Output the data in full. Keep every entry exactly as written.

Saved entries:
-=-=-

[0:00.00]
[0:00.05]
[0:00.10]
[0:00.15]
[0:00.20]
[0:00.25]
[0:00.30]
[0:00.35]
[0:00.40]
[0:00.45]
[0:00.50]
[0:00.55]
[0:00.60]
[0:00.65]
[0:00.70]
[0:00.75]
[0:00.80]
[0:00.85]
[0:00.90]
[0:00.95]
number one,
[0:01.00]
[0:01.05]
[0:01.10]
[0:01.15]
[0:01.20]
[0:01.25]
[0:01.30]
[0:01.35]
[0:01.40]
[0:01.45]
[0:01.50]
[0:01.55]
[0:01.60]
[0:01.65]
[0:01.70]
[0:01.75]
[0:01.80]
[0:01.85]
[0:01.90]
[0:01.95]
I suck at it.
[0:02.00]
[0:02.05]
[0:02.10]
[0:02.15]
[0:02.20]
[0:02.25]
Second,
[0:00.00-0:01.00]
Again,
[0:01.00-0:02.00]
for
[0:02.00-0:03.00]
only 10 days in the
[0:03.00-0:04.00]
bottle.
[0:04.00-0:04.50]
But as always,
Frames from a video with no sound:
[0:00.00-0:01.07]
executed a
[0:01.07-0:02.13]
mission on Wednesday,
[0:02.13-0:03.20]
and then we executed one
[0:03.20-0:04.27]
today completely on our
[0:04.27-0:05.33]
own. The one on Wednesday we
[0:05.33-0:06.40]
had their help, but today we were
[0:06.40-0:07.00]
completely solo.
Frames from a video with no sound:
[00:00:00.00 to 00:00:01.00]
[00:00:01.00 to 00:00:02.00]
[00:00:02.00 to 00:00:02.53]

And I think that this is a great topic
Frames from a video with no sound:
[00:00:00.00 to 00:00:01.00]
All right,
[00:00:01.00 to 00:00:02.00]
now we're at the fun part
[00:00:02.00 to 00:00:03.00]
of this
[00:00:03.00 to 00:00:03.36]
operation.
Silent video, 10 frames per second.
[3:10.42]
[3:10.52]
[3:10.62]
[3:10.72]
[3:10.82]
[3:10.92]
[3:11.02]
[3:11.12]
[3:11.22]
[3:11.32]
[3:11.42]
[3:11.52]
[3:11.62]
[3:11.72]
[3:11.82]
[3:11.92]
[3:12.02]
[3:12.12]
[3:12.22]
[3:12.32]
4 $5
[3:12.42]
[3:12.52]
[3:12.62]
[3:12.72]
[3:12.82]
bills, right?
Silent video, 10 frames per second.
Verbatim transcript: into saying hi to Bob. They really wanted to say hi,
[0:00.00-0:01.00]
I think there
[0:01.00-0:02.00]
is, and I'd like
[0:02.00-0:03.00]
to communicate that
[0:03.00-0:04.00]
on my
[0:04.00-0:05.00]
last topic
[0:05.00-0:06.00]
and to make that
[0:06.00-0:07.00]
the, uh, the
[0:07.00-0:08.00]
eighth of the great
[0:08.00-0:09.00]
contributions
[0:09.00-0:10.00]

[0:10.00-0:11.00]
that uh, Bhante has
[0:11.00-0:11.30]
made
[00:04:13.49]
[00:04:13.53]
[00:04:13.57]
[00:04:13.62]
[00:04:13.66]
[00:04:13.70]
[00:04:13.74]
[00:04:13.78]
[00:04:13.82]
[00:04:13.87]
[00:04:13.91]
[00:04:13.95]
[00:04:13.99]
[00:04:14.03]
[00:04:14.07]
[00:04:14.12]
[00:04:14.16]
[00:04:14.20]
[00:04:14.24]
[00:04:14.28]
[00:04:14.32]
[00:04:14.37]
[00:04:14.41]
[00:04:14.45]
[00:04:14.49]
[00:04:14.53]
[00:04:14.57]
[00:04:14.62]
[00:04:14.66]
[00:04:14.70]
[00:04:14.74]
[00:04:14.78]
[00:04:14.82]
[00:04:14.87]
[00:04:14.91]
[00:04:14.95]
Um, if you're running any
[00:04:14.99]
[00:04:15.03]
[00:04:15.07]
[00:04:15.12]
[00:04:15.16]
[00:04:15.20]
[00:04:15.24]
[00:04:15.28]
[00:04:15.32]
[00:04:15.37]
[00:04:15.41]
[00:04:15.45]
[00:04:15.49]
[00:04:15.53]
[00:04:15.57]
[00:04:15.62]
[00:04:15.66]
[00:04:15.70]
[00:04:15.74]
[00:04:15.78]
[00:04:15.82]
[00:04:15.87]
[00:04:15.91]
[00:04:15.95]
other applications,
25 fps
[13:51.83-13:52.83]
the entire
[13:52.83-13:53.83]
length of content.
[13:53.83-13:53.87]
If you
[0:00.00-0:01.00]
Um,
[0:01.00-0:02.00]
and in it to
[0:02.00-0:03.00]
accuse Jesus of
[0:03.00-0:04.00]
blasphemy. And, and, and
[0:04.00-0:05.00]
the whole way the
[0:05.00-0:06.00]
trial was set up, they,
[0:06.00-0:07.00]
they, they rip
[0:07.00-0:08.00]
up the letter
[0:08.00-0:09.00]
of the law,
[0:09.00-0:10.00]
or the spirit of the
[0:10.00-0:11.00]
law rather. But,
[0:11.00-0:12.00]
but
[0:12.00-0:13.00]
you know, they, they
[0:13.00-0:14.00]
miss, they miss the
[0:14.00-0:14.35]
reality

-=-=-

### [COMPLETED TASK]
[0:00.00]
[0:00.05]
[0:00.10]
[0:00.15]
[0:00.20]
[0:00.25]
[0:00.30]
[0:00.35]
[0:00.40]
[0:00.45]
[0:00.50]
[0:00.55]
[0:00.60]
[0:00.65]
[0:00.70]
[0:00.75]
[0:00.80]
[0:00.85]
[0:00.90]
[0:00.95]
number one,
[0:01.00]
[0:01.05]
[0:01.10]
[0:01.15]
[0:01.20]
[0:01.25]
[0:01.30]
[0:01.35]
[0:01.40]
[0:01.45]
[0:01.50]
[0:01.55]
[0:01.60]
[0:01.65]
[0:01.70]
[0:01.75]
[0:01.80]
[0:01.85]
[0:01.90]
[0:01.95]
I suck at it.
[0:02.00]
[0:02.05]
[0:02.10]
[0:02.15]
[0:02.20]
[0:02.25]
Second,
[0:00.00-0:01.00]
Again,
[0:01.00-0:02.00]
for
[0:02.00-0:03.00]
only 10 days in the
[0:03.00-0:04.00]
bottle.
[0:04.00-0:04.50]
But as always,
Frames from a video with no sound:
[0:00.00-0:01.07]
executed a
[0:01.07-0:02.13]
mission on Wednesday,
[0:02.13-0:03.20]
and then we executed one
[0:03.20-0:04.27]
today completely on our
[0:04.27-0:05.33]
own. The one on Wednesday we
[0:05.33-0:06.40]
had their help, but today we were
[0:06.40-0:07.00]
completely solo.
Frames from a video with no sound:
[00:00:00.00 to 00:00:01.00]
[00:00:01.00 to 00:00:02.00]
[00:00:02.00 to 00:00:02.53]

And I think that this is a great topic
Frames from a video with no sound:
[00:00:00.00 to 00:00:01.00]
All right,
[00:00:01.00 to 00:00:02.00]
now we're at the fun part
[00:00:02.00 to 00:00:03.00]
of this
[00:00:03.00 to 00:00:03.36]
operation.
Silent video, 10 frames per second.
[3:10.42]
[3:10.52]
[3:10.62]
[3:10.72]
[3:10.82]
[3:10.92]
[3:11.02]
[3:11.12]
[3:11.22]
[3:11.32]
[3:11.42]
[3:11.52]
[3:11.62]
[3:11.72]
[3:11.82]
[3:11.92]
[3:12.02]
[3:12.12]
[3:12.22]
[3:12.32]
4 $5
[3:12.42]
[3:12.52]
[3:12.62]
[3:12.72]
[3:12.82]
bills, right?
Silent video, 10 frames per second.
Verbatim transcript: into saying hi to Bob. They really wanted to say hi,
[0:00.00-0:01.00]
I think there
[0:01.00-0:02.00]
is, and I'd like
[0:02.00-0:03.00]
to communicate that
[0:03.00-0:04.00]
on my
[0:04.00-0:05.00]
last topic
[0:05.00-0:06.00]
and to make that
[0:06.00-0:07.00]
the, uh, the
[0:07.00-0:08.00]
eighth of the great
[0:08.00-0:09.00]
contributions
[0:09.00-0:10.00]

[0:10.00-0:11.00]
that uh, Bhante has
[0:11.00-0:11.30]
made
[00:04:13.49]
[00:04:13.53]
[00:04:13.57]
[00:04:13.62]
[00:04:13.66]
[00:04:13.70]
[00:04:13.74]
[00:04:13.78]
[00:04:13.82]
[00:04:13.87]
[00:04:13.91]
[00:04:13.95]
[00:04:13.99]
[00:04:14.03]
[00:04:14.07]
[00:04:14.12]
[00:04:14.16]
[00:04:14.20]
[00:04:14.24]
[00:04:14.28]
[00:04:14.32]
[00:04:14.37]
[00:04:14.41]
[00:04:14.45]
[00:04:14.49]
[00:04:14.53]
[00:04:14.57]
[00:04:14.62]
[00:04:14.66]
[00:04:14.70]
[00:04:14.74]
[00:04:14.78]
[00:04:14.82]
[00:04:14.87]
[00:04:14.91]
[00:04:14.95]
Um, if you're running any
[00:04:14.99]
[00:04:15.03]
[00:04:15.07]
[00:04:15.12]
[00:04:15.16]
[00:04:15.20]
[00:04:15.24]
[00:04:15.28]
[00:04:15.32]
[00:04:15.37]
[00:04:15.41]
[00:04:15.45]
[00:04:15.49]
[00:04:15.53]
[00:04:15.57]
[00:04:15.62]
[00:04:15.66]
[00:04:15.70]
[00:04:15.74]
[00:04:15.78]
[00:04:15.82]
[00:04:15.87]
[00:04:15.91]
[00:04:15.95]
other applications,
25 fps
[13:51.83-13:52.83]
the entire
[13:52.83-13:53.83]
length of content.
[13:53.83-13:53.87]
If you
[0:00.00-0:01.00]
Um,
[0:01.00-0:02.00]
and in it to
[0:02.00-0:03.00]
accuse Jesus of
[0:03.00-0:04.00]
blasphemy. And, and, and
[0:04.00-0:05.00]
the whole way the
[0:05.00-0:06.00]
trial was set up, they,
[0:06.00-0:07.00]
they, they rip
[0:07.00-0:08.00]
up the letter
[0:08.00-0:09.00]
of the law,
[0:09.00-0:10.00]
or the spirit of the
[0:10.00-0:11.00]
law rather. But,
[0:11.00-0:12.00]
but
[0:12.00-0:13.00]
you know, they, they
[0:13.00-0:14.00]
miss, they miss the
[0:14.00-0:14.35]
reality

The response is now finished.